Support and information
What people are asking for
Concern regarding cashflow is, as with any business, a major concern. The irony for the social enterprise sector is that it is those organisations with higher levels of trading that are most acutely affected by a sudden loss of income. For organisations with a higher level of funding this is not yet so important as many funders have flexed, lifting restrictions or enabled timetable changes.
The TSRF was launched very quickly and while this response has been applauded by many (“I’m proud to be Scottish just now”) the lack of clarity regarding the fund has been frustrating for some (e.g. level of reserves, supporting new approaches to delivery, lack of feedback). Conversely, as some have then been told they may better meet the well being fund they are now awaiting details.
Whether due to familiarity regarding finding applications, a strong desire to continue operating and meet community need or simply a question of timing there still seem to be a number of organisations looking at their options.
Key feedback regarding support can be summarised as follows:
● A one-stop-shop for support to decide what fund might work best, clarity about funding support with better FAQs, guidance and signposting
● Information on what to do if situation goes on longer than expected and a commitment to extra funding if current funding runs out
● Ensure all types of organisations and individuals have access to some form of funding including all types of social enterprise/self-employed. Ensure those without business premises also get support.
● Webinar and technology guidance and support
Data re Third Sector Resilience Fund
Applications managed through Firstport (£25- 100K)
In the first month a total of 1816 applications to the Third Sector Resilience Fund has been requested totalling £56 million. Of the 289 organisations funded within the first 2 weeks, 2013 FTE jobs wer secured. Most organisations accessing the funds are looking for immediate support: investment to pay April payroll was a consistent theme. Organisations have seen a loss of trading income and increase in demand for services. They often feel they can’t mothball staff when demand is increasing.

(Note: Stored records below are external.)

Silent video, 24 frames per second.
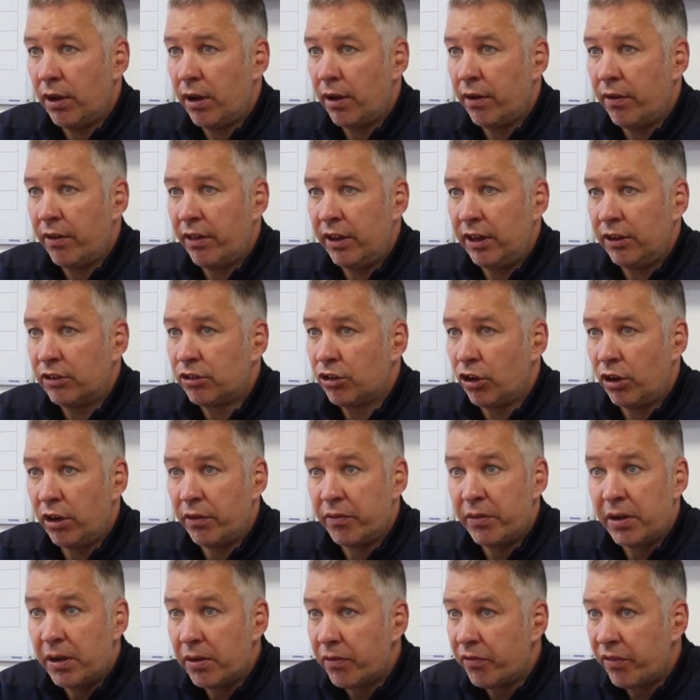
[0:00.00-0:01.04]
I think he's going
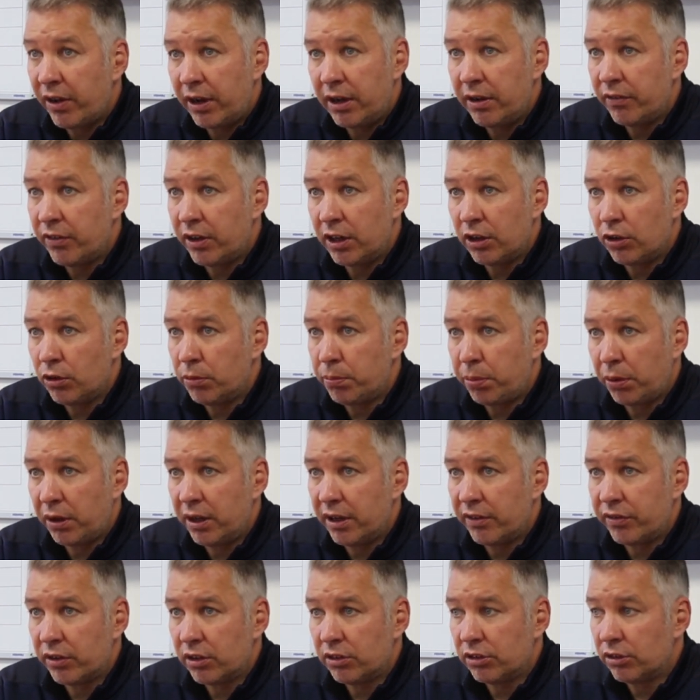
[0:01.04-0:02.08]
to be a very, very good
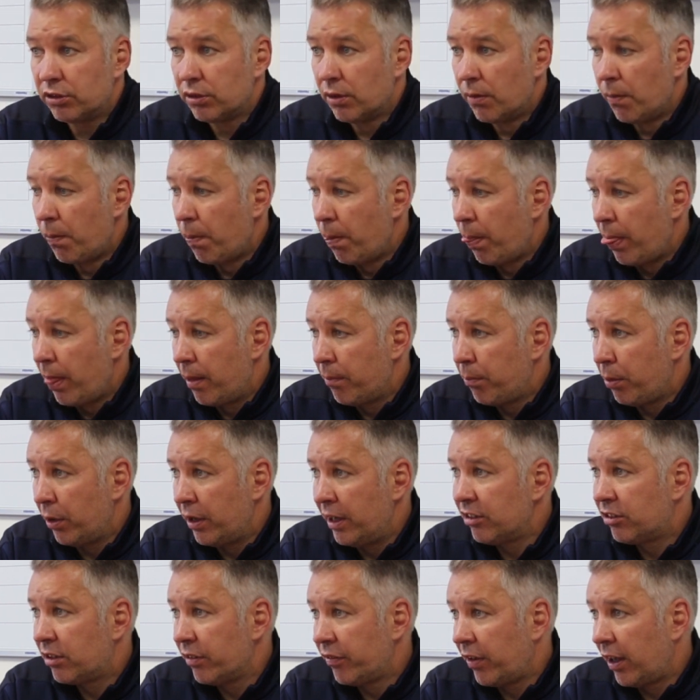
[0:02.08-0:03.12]
player for us. Mm. But
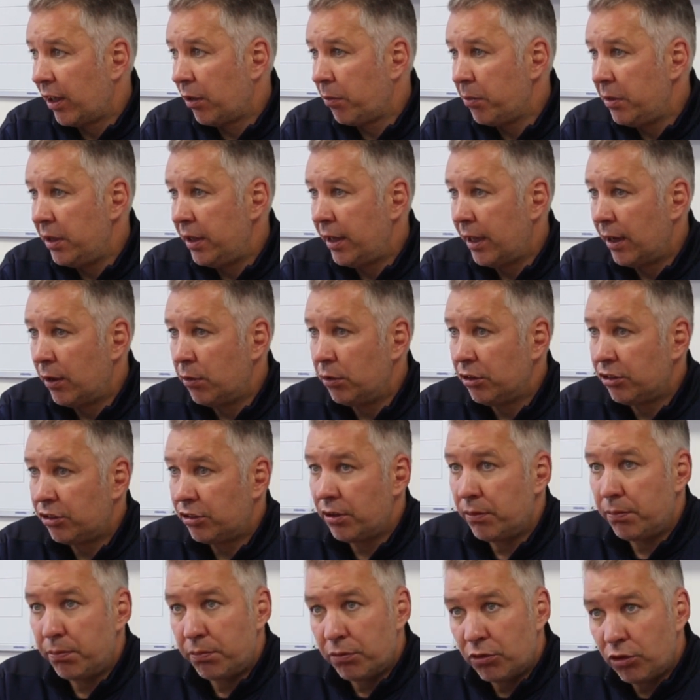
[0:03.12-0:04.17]
his development now is
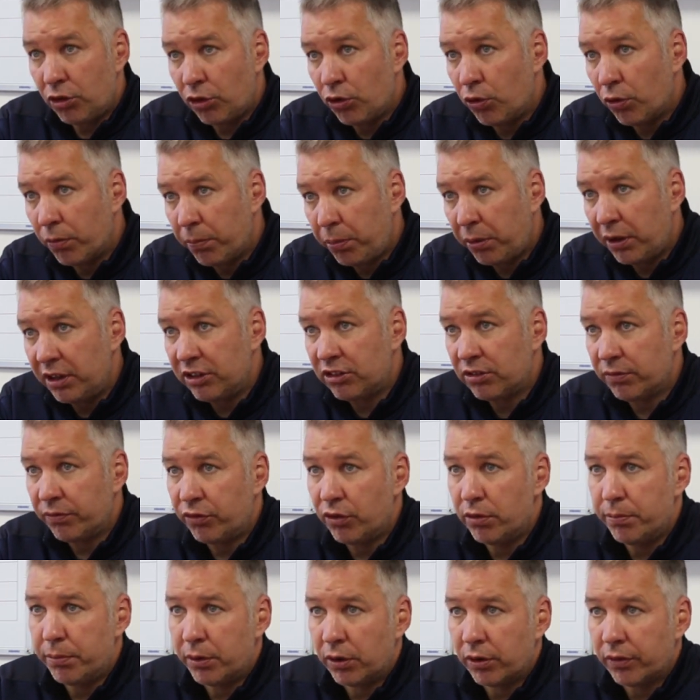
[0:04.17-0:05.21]
to, to go and play some
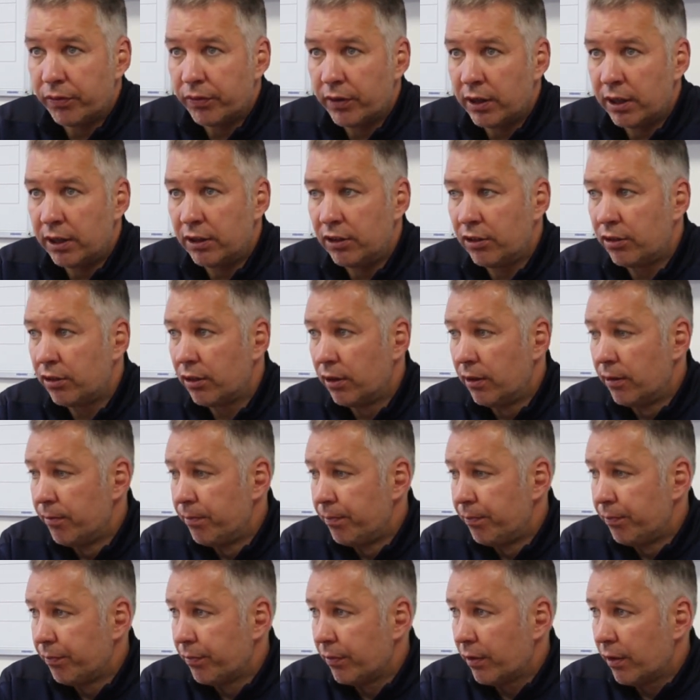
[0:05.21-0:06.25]
football. And,
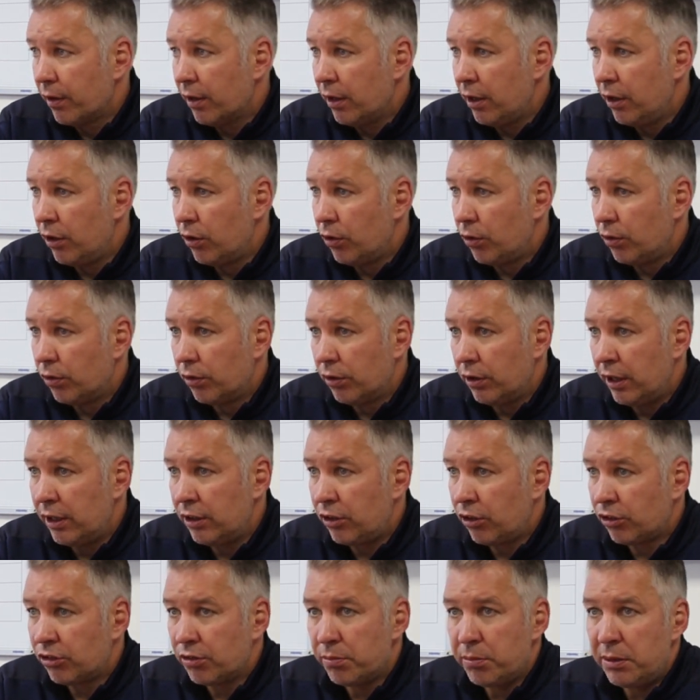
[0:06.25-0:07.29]
you know,
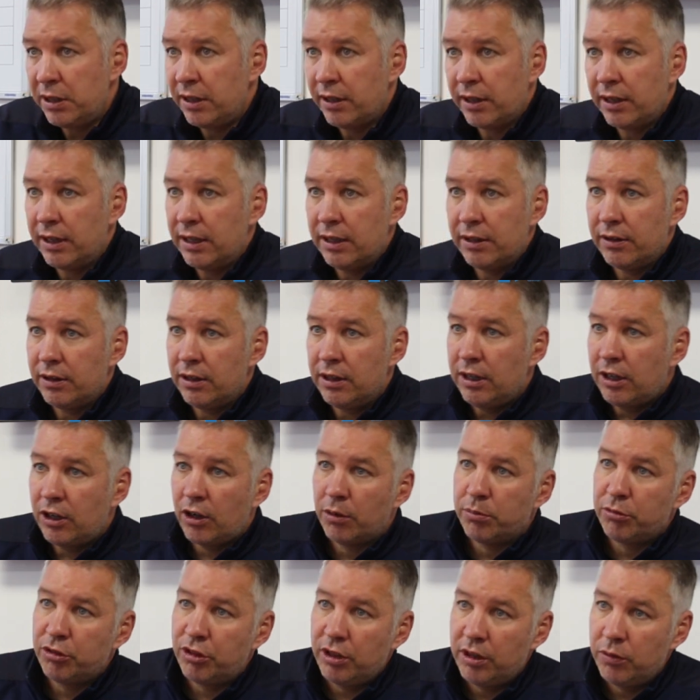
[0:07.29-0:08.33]
it doesn't mean that he
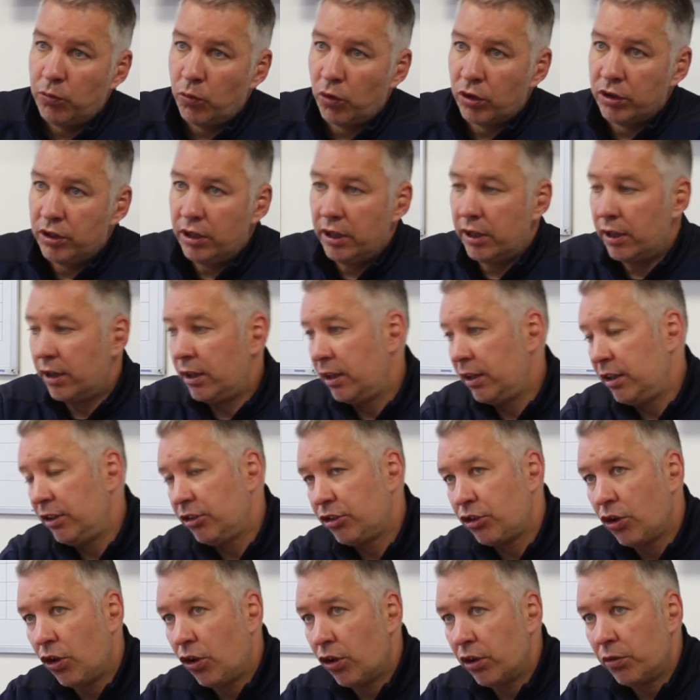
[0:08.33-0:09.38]
comes in one year and then
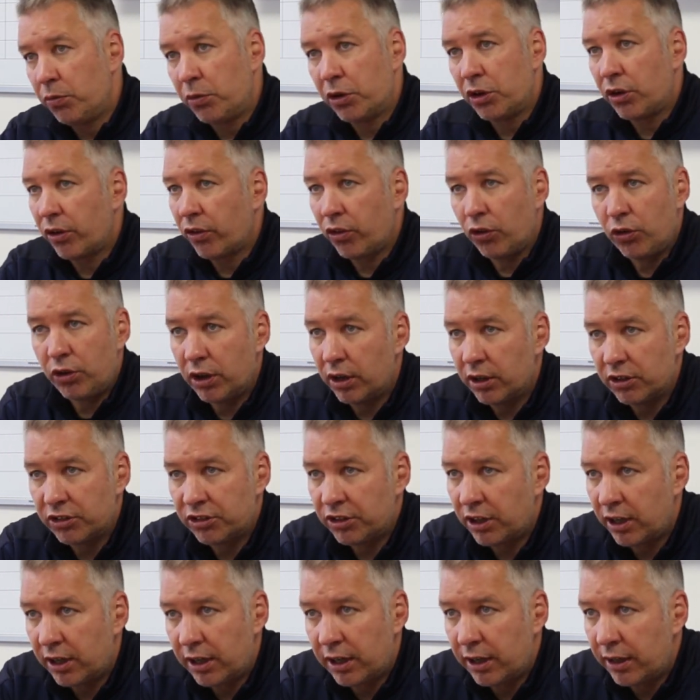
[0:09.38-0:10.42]
he's gone. We're not looking at
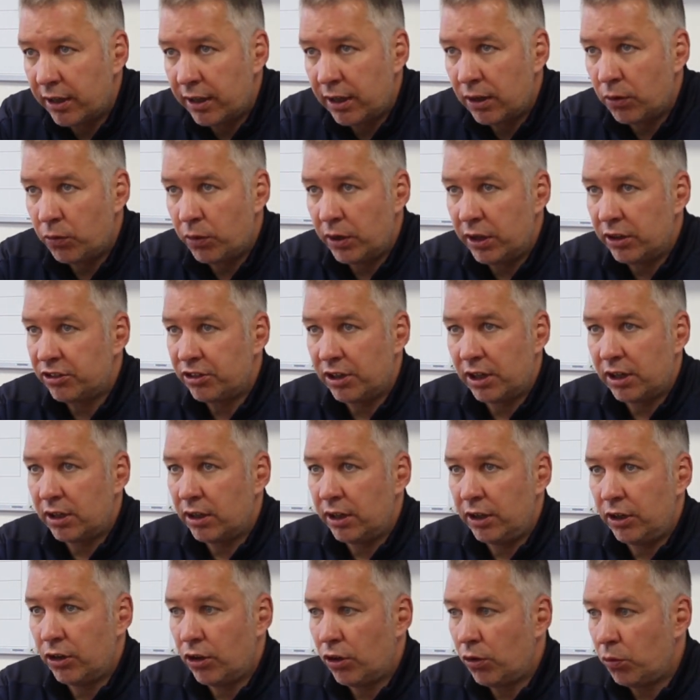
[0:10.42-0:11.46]
Serhat that way,
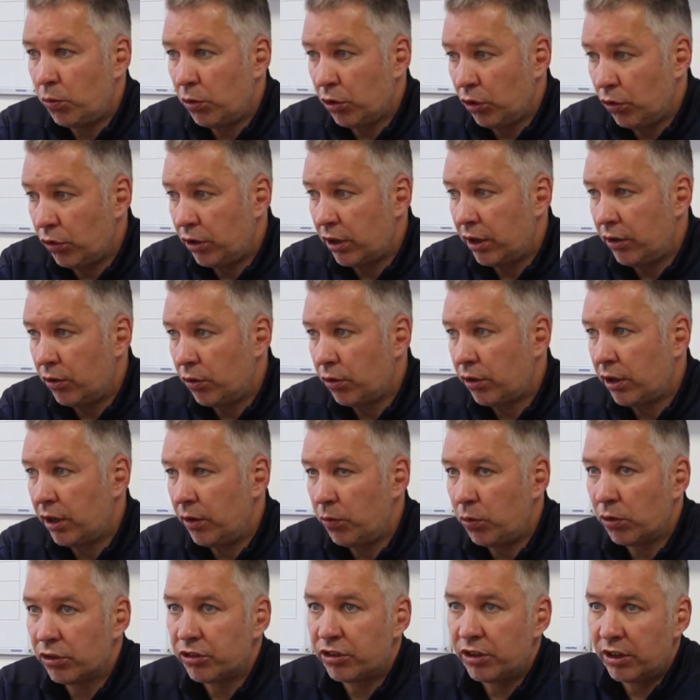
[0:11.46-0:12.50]
certainly not. We're looking at,
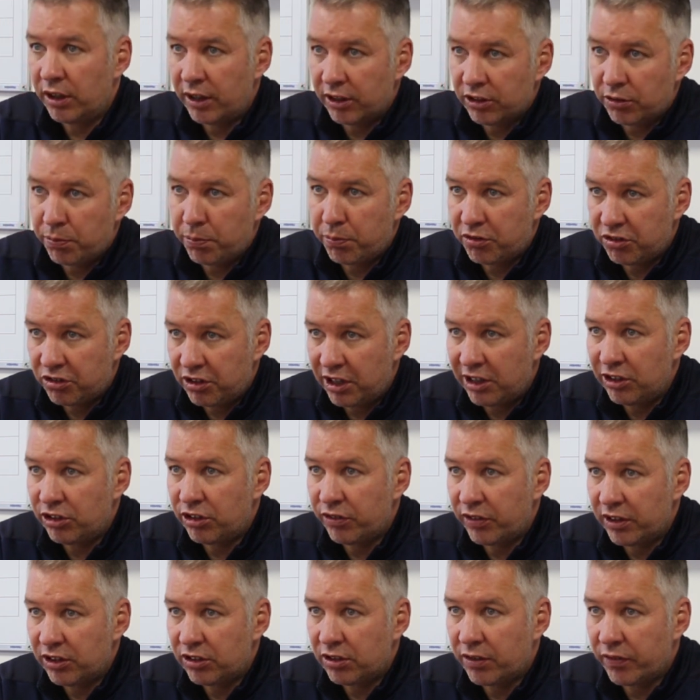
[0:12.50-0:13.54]
okay, what's the next
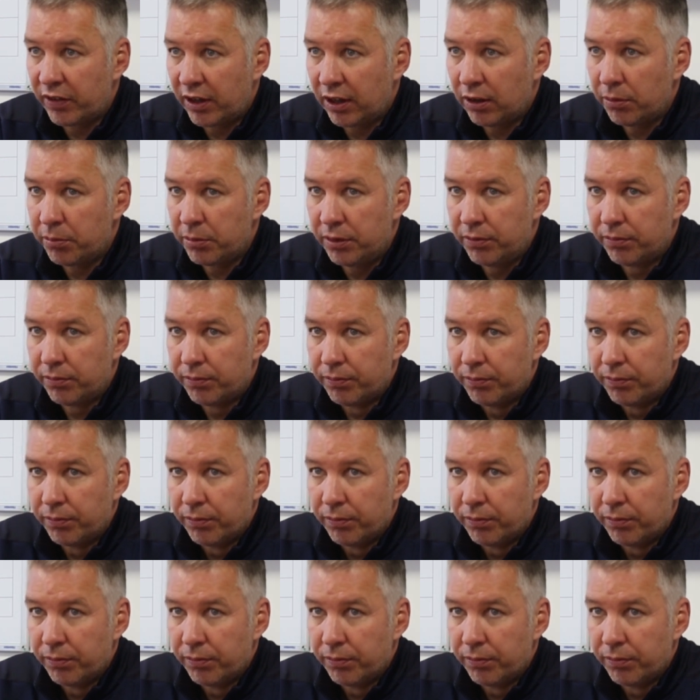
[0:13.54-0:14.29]
stage of his development?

Based on applications to Tiers 2 and 3 of the fund (requests of between £25,000 and £100,000, around one third of applications are for organisations working in Health and Social Care. The top three sectors submitting applications were as follows:
Health & Social Care 33%
Sport & Physical Activity 12%
Creative Industries (including digital) 11%
Further analysis may be required to understand why? Increased need, most quickly affected, promotion through thematic networks?
Of those applying, 57% of applicants stated that they were also trying to gain funding from other sources to help them meet the challenges of the Covid-19 crisis.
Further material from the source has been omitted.